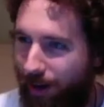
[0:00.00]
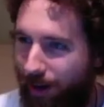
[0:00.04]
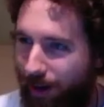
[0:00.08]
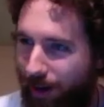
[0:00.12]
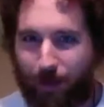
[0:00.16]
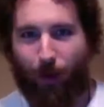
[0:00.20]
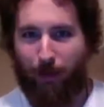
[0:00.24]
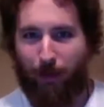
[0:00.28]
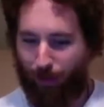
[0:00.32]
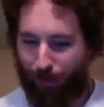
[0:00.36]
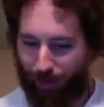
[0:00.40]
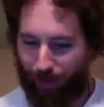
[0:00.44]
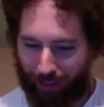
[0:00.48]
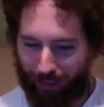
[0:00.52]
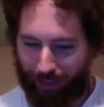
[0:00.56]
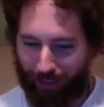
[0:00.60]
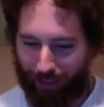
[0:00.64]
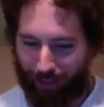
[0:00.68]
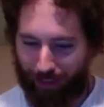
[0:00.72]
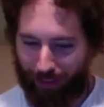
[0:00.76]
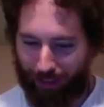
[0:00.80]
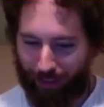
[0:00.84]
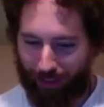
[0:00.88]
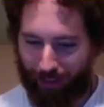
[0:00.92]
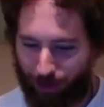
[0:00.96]
Okay,
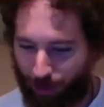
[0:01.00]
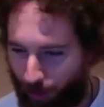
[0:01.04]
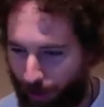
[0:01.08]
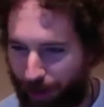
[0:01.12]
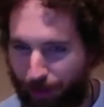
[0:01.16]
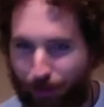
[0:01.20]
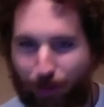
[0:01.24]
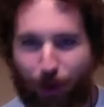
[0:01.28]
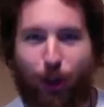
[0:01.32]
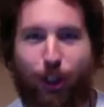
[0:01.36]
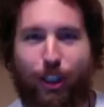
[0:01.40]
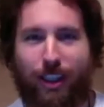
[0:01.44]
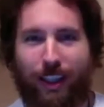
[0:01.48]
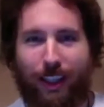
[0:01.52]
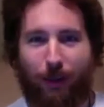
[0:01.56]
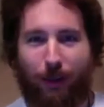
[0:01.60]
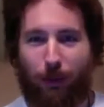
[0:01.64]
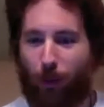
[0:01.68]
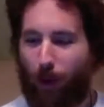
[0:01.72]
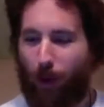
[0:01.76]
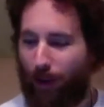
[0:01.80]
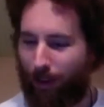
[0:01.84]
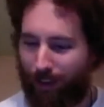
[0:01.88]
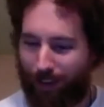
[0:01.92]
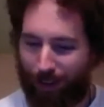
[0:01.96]
perfect. So
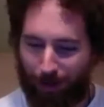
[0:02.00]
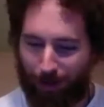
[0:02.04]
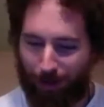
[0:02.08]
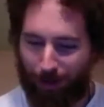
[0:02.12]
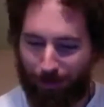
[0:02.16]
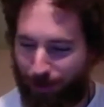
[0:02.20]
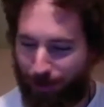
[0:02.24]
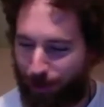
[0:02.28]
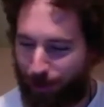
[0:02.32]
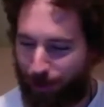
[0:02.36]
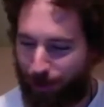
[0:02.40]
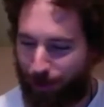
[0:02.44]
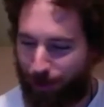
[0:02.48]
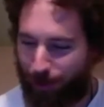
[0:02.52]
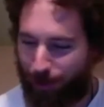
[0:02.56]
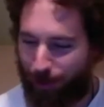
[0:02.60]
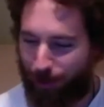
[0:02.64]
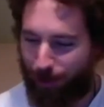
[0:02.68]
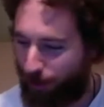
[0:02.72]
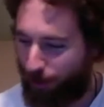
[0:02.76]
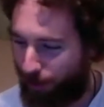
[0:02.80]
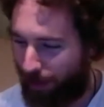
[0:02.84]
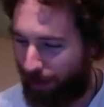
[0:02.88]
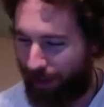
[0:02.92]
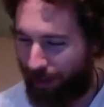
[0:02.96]
firstly, welcome
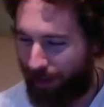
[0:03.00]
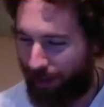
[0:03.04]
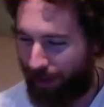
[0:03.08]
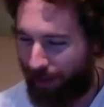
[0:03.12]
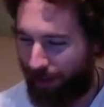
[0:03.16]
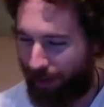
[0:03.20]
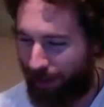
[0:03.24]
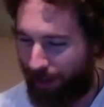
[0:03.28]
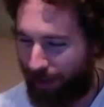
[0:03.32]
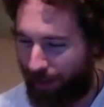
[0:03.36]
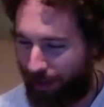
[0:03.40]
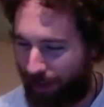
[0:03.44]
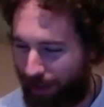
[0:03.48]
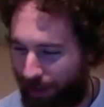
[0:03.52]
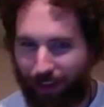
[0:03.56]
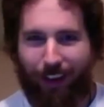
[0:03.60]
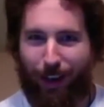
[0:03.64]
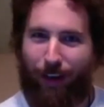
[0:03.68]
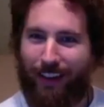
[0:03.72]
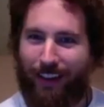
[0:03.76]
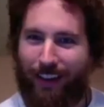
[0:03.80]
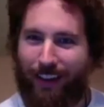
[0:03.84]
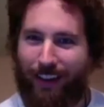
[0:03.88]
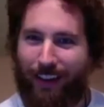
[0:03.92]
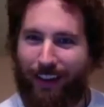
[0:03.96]
to a
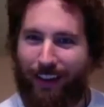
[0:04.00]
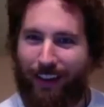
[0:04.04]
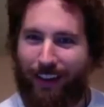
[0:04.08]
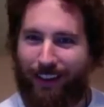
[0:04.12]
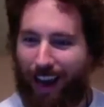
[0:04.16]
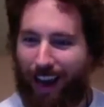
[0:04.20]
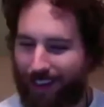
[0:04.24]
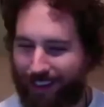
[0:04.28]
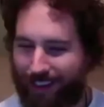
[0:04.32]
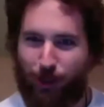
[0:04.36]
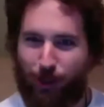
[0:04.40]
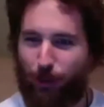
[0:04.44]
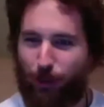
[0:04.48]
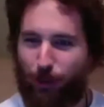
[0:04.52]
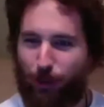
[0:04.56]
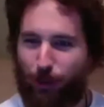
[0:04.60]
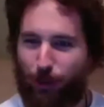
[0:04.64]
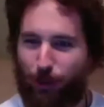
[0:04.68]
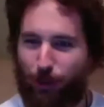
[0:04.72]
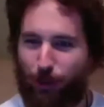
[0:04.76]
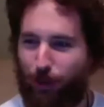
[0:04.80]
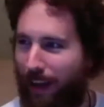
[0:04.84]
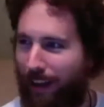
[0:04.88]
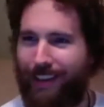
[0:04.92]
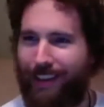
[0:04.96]
fantastic and
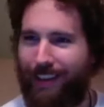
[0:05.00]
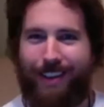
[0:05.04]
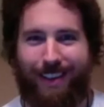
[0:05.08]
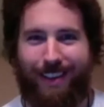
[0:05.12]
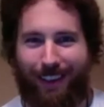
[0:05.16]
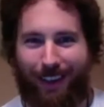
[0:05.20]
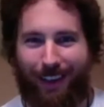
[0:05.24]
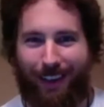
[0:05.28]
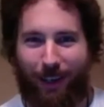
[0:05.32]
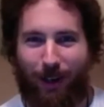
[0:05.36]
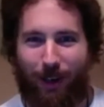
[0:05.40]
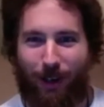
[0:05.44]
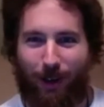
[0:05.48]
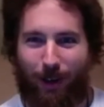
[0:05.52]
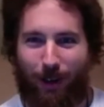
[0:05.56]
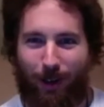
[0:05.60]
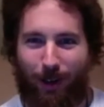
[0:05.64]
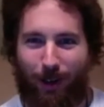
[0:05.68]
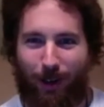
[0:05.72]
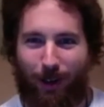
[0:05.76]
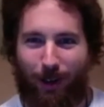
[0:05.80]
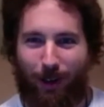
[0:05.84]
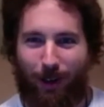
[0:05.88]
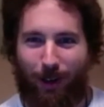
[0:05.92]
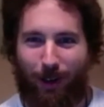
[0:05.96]
stupendous
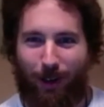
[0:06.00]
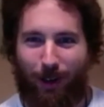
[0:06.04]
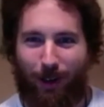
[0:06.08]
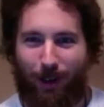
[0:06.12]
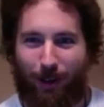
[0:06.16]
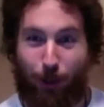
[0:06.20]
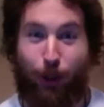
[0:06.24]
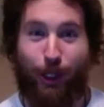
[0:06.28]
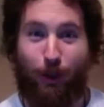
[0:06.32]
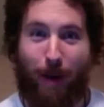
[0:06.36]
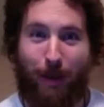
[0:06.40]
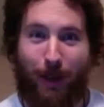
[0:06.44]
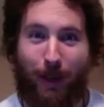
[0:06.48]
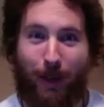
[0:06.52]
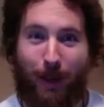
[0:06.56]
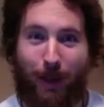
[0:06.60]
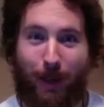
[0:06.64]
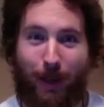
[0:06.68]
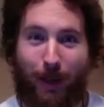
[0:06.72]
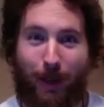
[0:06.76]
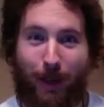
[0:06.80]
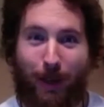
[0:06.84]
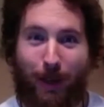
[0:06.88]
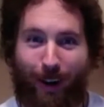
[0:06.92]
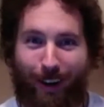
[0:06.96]
nutrition
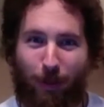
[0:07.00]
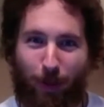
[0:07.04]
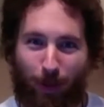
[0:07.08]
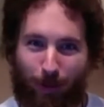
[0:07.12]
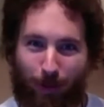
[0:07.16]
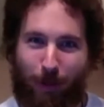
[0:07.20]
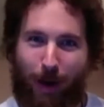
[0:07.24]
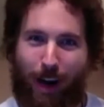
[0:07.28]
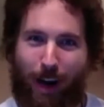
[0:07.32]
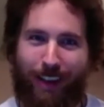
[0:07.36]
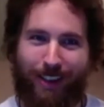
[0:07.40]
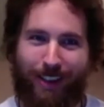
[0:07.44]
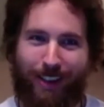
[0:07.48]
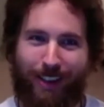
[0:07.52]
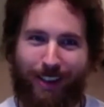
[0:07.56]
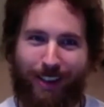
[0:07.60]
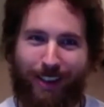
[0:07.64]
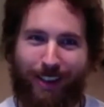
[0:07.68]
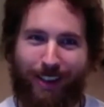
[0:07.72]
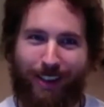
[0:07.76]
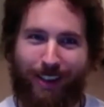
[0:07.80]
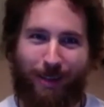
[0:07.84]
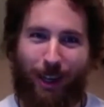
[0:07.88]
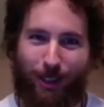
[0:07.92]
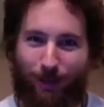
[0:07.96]
webinar with
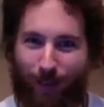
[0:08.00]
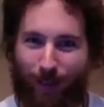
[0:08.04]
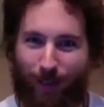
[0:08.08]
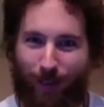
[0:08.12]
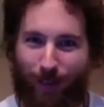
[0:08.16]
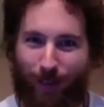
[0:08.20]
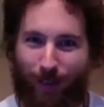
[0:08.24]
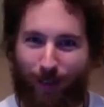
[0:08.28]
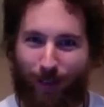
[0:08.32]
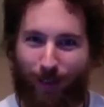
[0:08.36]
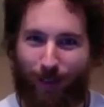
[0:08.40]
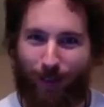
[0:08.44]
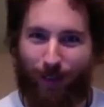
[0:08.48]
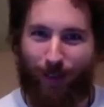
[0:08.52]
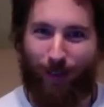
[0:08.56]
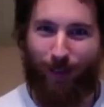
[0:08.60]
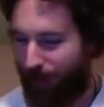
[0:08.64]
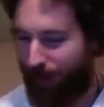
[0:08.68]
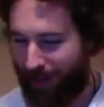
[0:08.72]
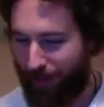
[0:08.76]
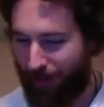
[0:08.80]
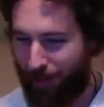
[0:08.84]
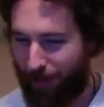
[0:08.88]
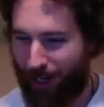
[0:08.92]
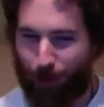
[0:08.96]
Miles and Milesfit.
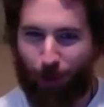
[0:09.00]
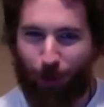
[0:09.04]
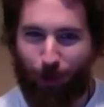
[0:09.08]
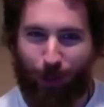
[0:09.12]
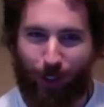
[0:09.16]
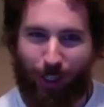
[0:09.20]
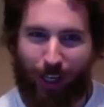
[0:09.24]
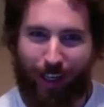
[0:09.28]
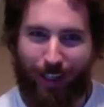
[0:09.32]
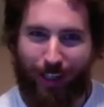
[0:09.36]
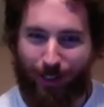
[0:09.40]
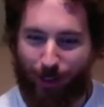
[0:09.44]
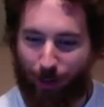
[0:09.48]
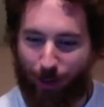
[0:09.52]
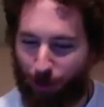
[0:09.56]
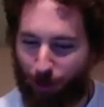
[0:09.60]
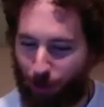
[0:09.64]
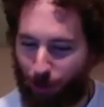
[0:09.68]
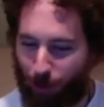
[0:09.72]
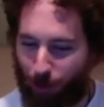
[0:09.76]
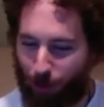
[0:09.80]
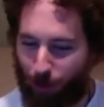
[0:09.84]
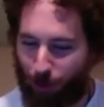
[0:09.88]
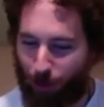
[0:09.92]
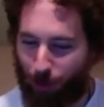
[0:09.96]
Obviously, I'm Miles Pro. You guys
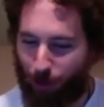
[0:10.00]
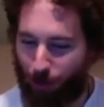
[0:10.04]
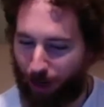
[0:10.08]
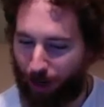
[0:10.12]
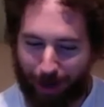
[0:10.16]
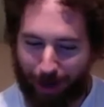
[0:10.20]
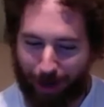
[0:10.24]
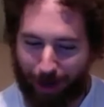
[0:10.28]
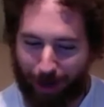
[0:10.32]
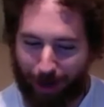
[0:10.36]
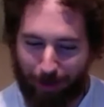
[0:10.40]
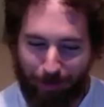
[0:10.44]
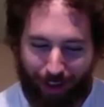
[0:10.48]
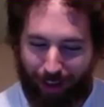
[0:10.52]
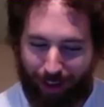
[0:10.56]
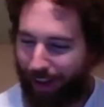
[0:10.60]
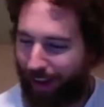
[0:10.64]
know who I am.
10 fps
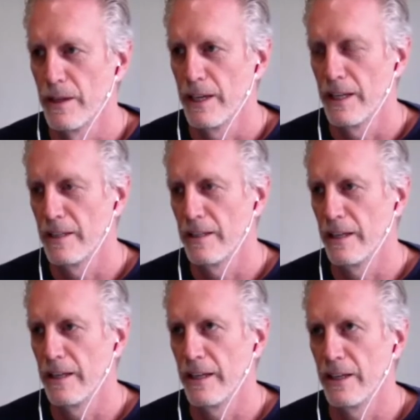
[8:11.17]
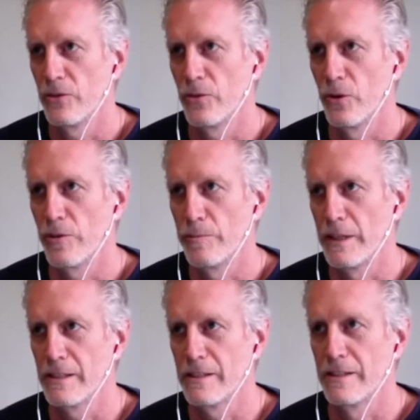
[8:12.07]
and, and henceforth,
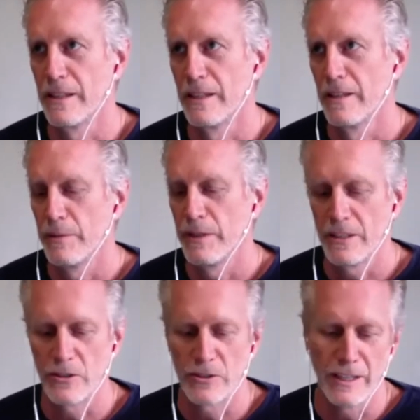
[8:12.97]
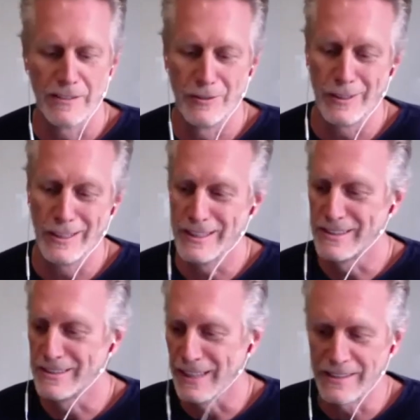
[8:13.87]
because because there's not really any
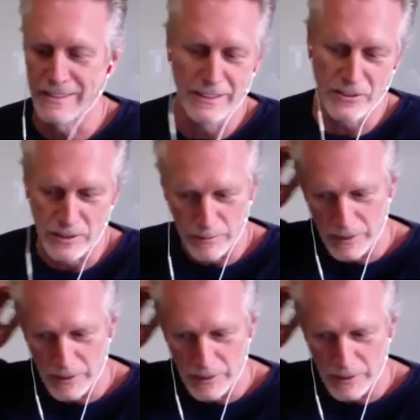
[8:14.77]
set system,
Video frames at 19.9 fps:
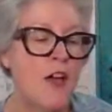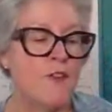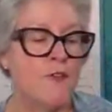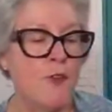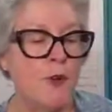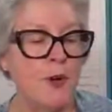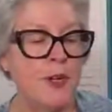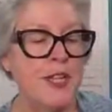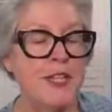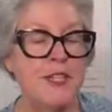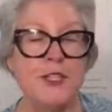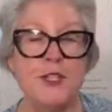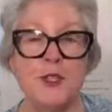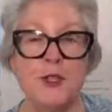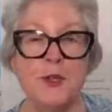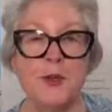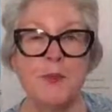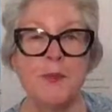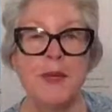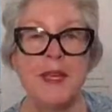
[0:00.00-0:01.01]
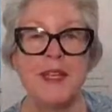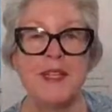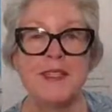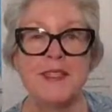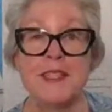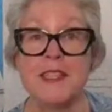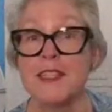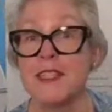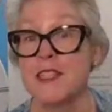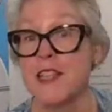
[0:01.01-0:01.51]
42
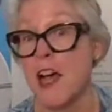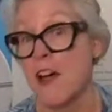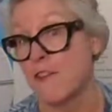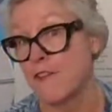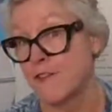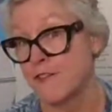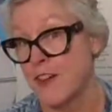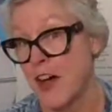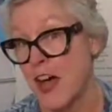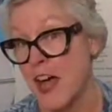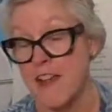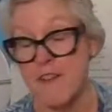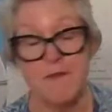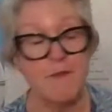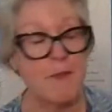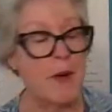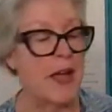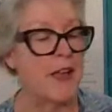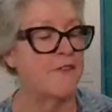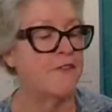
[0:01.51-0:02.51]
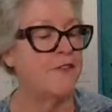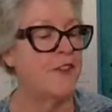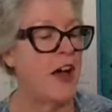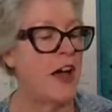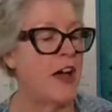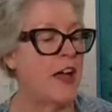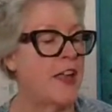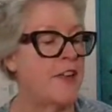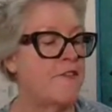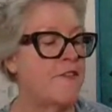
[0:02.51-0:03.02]
pieces of
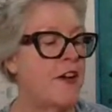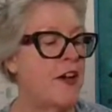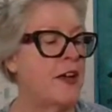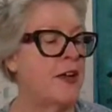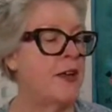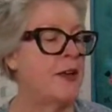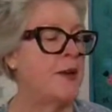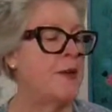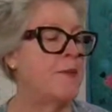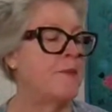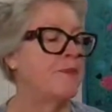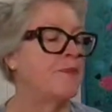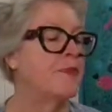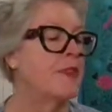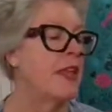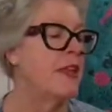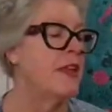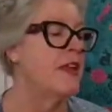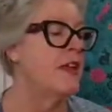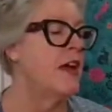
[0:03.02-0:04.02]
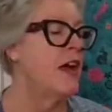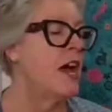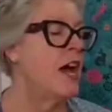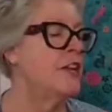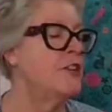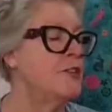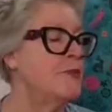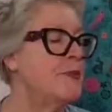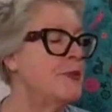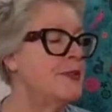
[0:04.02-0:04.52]
5x5
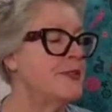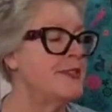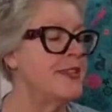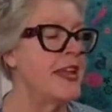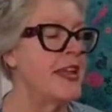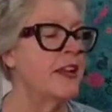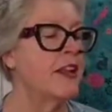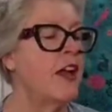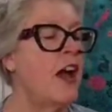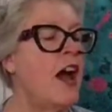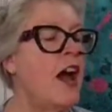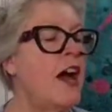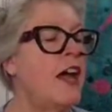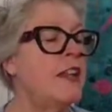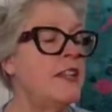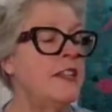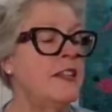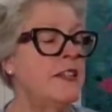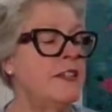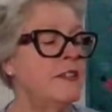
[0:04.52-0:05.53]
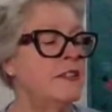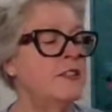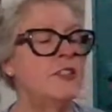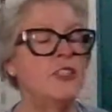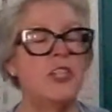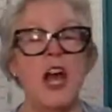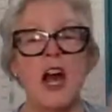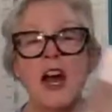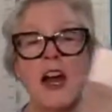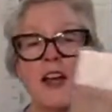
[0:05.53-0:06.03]
100% cotton
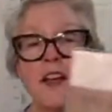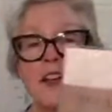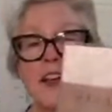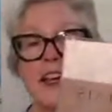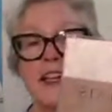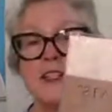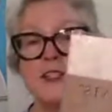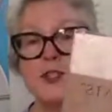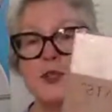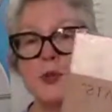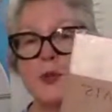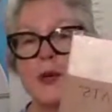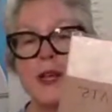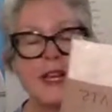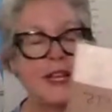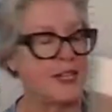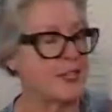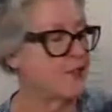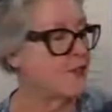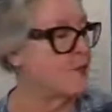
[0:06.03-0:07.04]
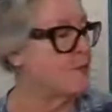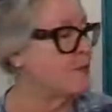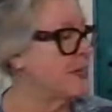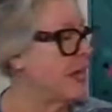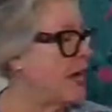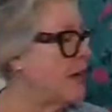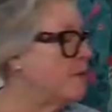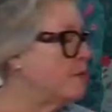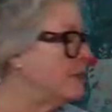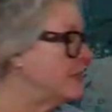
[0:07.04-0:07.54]
Tonga treats from
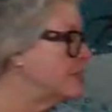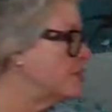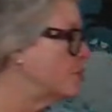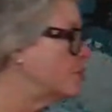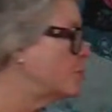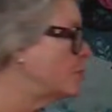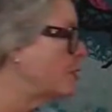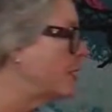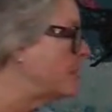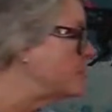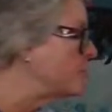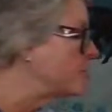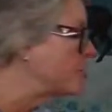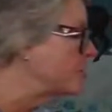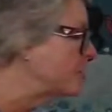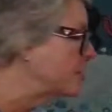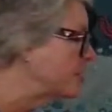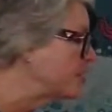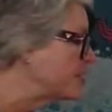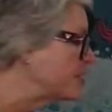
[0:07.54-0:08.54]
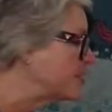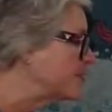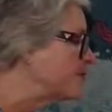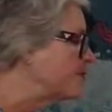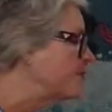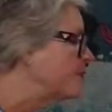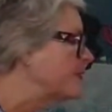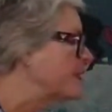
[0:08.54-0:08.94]
Timeless Treasures.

Exercise objective
Starting at the line that holds "[0:06.03-0:07.04]" and stopping at the last line of the listing above, write out each line exactly as it appears, and omit the pictures.

The answer
[0:06.03-0:07.04]
[0:07.04-0:07.54]
Tonga treats from
[0:07.54-0:08.54]
[0:08.54-0:08.94]
Timeless Treasures.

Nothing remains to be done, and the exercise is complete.